Food wastage becomes a renowned issue of these days. In this modern computer age, there is a need to control human chores using computers. To fulfill this purpose of IoT and to reduce the amount of food wastage, we designed a system that is suitable in this situation and do not need human collaboration to control and monitor it manually.

We proposed a smart eNose food waste management system that is capable of describing a food item and in which amount is wasted in a day. For this accomplishment, we use sensors and microcontroller collaboration with the great contribution of decision tree. We detect food items through their gas emission. The smart eNose system helps us to detect food items which contain MQ4 and MQ135 sensors. MQ4 is used to detect CH4 (emitted from rice). MQ135 is used to detect CO2 (emitted from bread and meat) and NH3 (emitted from meat). We collect data, 70 instances of each, of four food items, i.e., meat, rice, rice and meat, and bread. We use 5 kg strain gauge load cell and HX711 as the weight sensor to measure the weight of food wastage.

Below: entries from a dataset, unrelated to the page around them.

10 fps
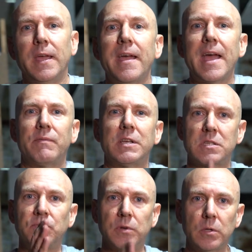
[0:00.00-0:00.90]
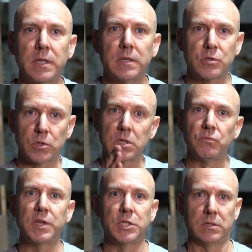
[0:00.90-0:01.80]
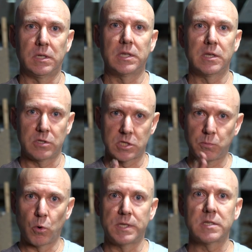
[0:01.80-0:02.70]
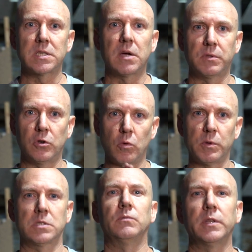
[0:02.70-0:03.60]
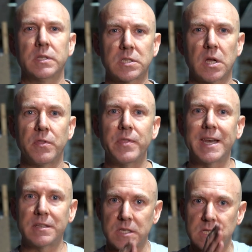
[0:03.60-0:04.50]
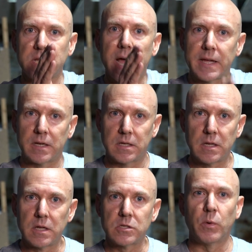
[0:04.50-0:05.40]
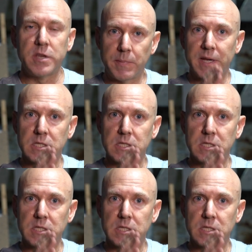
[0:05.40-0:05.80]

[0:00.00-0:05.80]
they have a civilian sort of division that does the sporting stuff, the normal civilian stuff, and that is the Saiga. So when you buy a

For ensuring the accuracy and performance of our system, we calibrate the sensors as per recommendations. We use the decision tree algorithm with contrast to the information gain and gain ratio to make this system an intelligent and smart system. The generated rule model is applied in actual implementation of the current system software. We implement our system in home and find out the food wastage in one day. The current system is accurate, efficient, cost-effective, and durable in its performance. This system appeals high accuracy of 92.65%. There is a least classification error found, 7.35%.

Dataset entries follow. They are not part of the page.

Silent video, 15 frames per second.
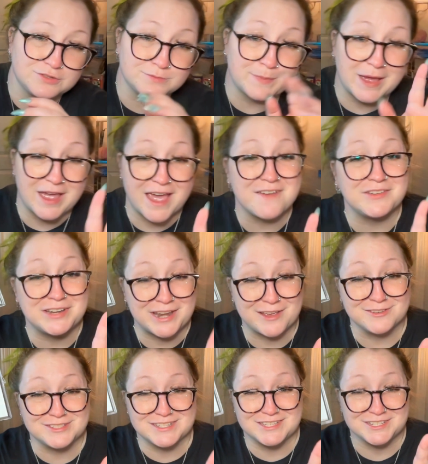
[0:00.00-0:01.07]
about having
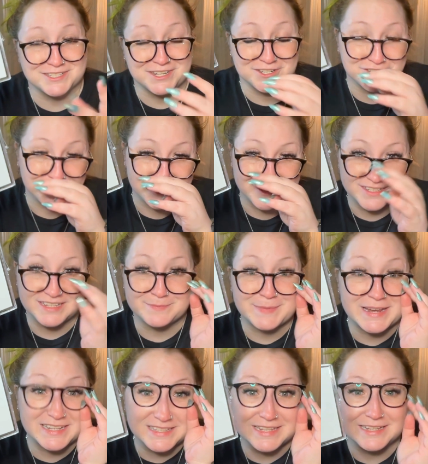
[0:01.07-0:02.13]
nails as a stitcher is it
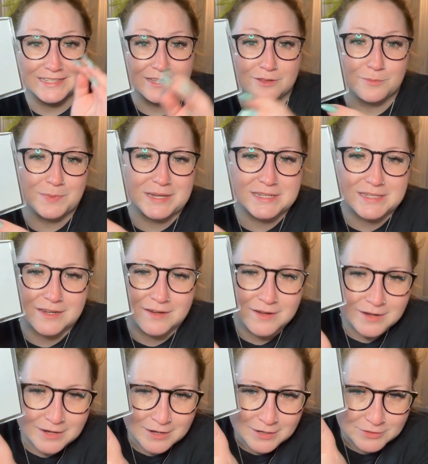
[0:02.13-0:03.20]
makes things a little bit easier.
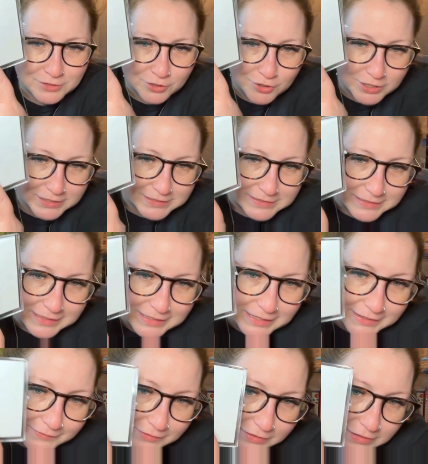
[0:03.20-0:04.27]
So you can see
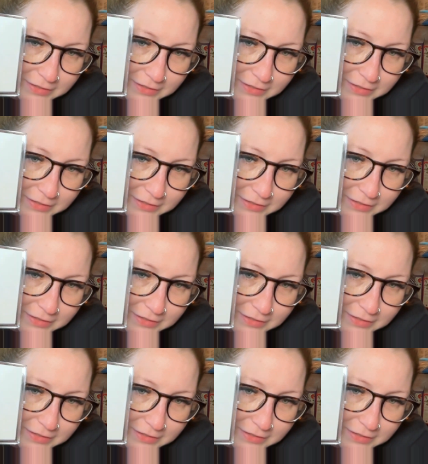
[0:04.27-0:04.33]
even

The proposed system is new in its technology and fills the gap in the food waste management industry with its high accuracy and cost-efficiency.

7. Future Work

In the future, we want to increase our accuracy and performance using more sensors, i.e., pH sensor for food items and ethylene sensor to work with fruits and vegetables. As this, the today world is incomplete without smart phones. So, we want to make our system mobilize for every user to interact with the system using their mobile phones at any place at any time. This would help in increasing the accuracy, durability, reliability, and efficiency of the proposed system.

Data Availability

Data related to this research will be available if needed.

Conflicts of Interest

The authors declare that they have no conflicts of interest.